SUPPLIED MATERIAL Block Start

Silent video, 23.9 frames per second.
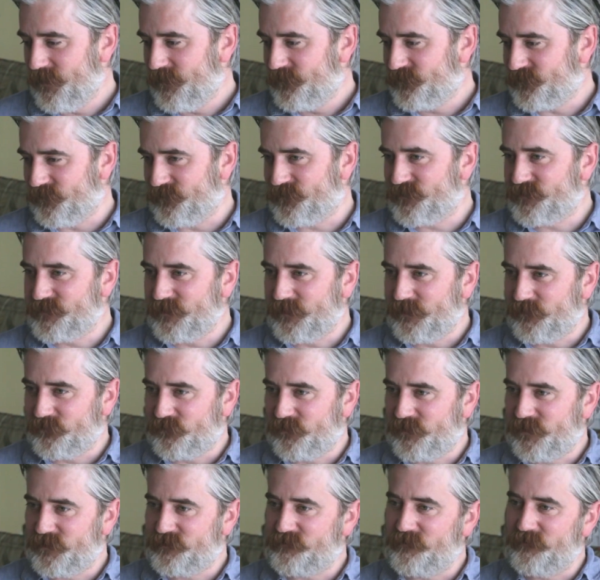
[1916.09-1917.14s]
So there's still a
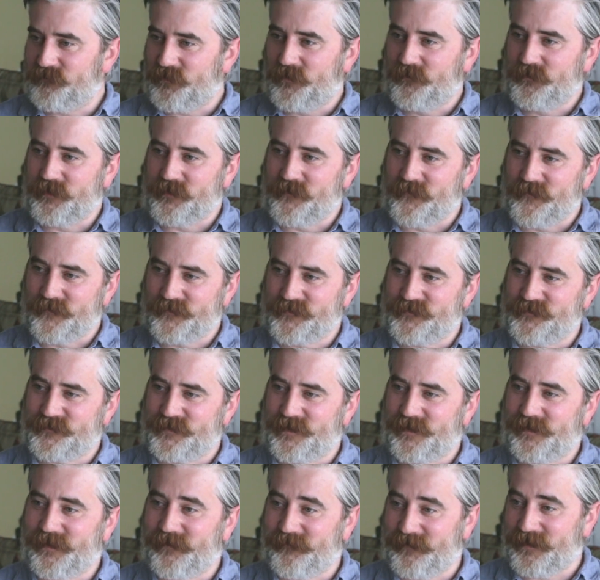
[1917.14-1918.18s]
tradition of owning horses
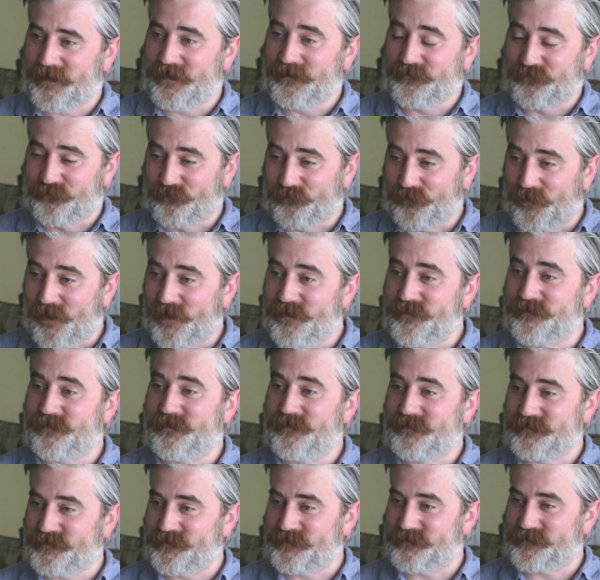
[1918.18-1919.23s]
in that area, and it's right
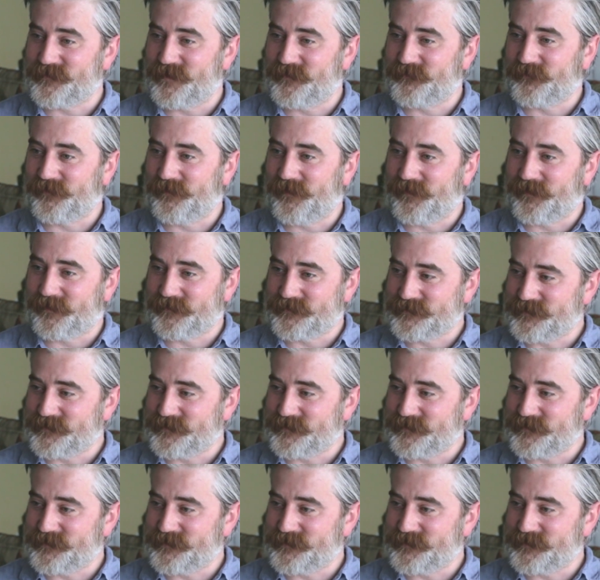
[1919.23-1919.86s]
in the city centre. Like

SUPPLIED MATERIAL Block End

■ **ASSIGNMENT**: Leaving out every picture, copy exactly the lines from the one that contains "[1916.09-1917.14s]" through the end of the entries above.

■ **EXERCISE RESULT**:
[1916.09-1917.14s]
So there's still a
[1917.14-1918.18s]
tradition of owning horses
[1918.18-1919.23s]
in that area, and it's right
[1919.23-1919.86s]
in the city centre. Like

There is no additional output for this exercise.